-------- DATA PROVIDED
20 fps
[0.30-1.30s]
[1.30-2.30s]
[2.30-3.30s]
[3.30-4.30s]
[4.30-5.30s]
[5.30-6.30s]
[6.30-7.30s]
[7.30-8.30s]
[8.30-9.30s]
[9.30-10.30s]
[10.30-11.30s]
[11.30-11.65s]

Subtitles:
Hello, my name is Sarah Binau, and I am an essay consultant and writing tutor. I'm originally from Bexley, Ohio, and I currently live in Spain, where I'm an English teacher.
----------------
-------- DATA PROVIDED
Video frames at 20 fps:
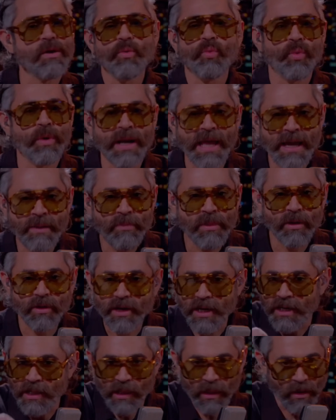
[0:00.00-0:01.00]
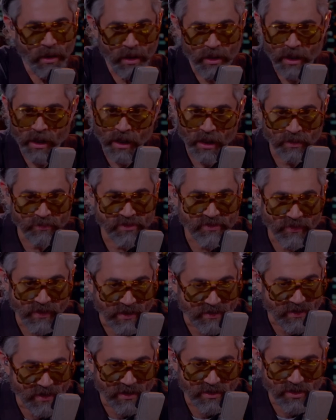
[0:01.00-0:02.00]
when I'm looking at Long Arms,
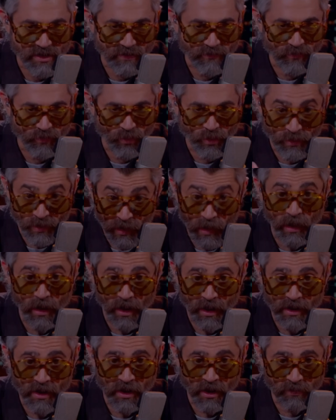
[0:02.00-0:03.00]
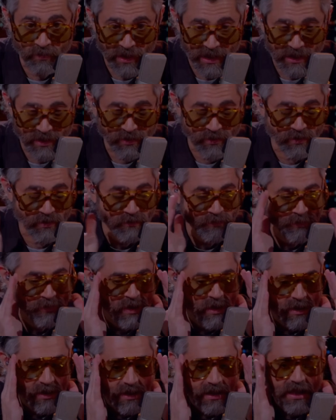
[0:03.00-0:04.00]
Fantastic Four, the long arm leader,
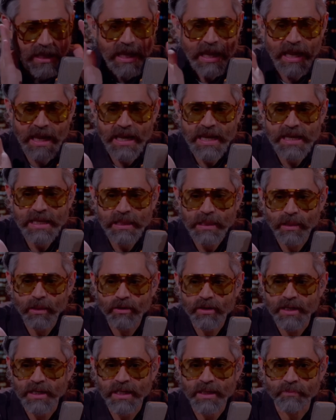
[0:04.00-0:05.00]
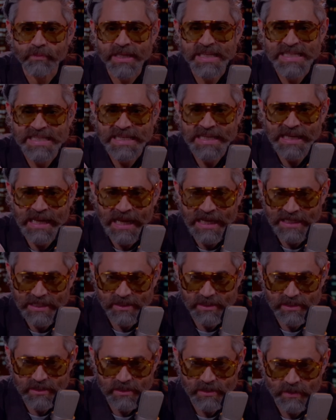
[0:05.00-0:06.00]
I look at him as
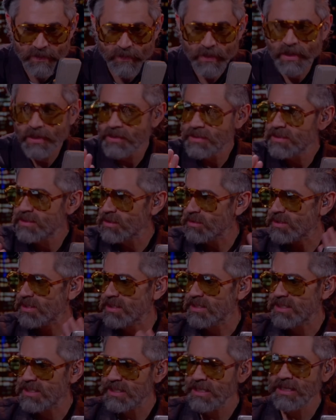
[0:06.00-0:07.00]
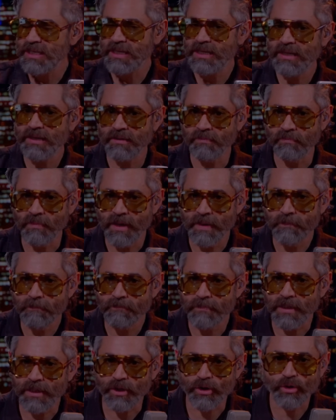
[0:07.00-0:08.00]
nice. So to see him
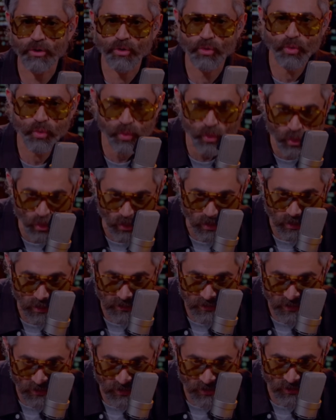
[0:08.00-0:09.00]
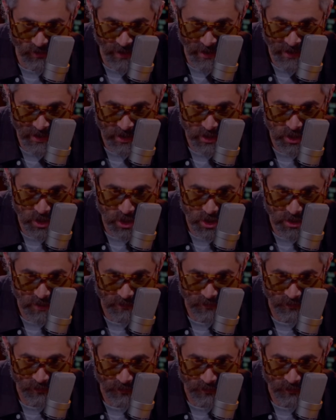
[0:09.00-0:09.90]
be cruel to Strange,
----------------
INSTRUCTIONS FOR THE TASK: All that is wanted is an exact copy of the lines above from the one with "[3.30-4.30s]" through the one with "[11.30-11.65s]", with both ends included.

SOLVED PROBLEM:
[3.30-4.30s]
[4.30-5.30s]
[5.30-6.30s]
[6.30-7.30s]
[7.30-8.30s]
[8.30-9.30s]
[9.30-10.30s]
[10.30-11.30s]
[11.30-11.65s]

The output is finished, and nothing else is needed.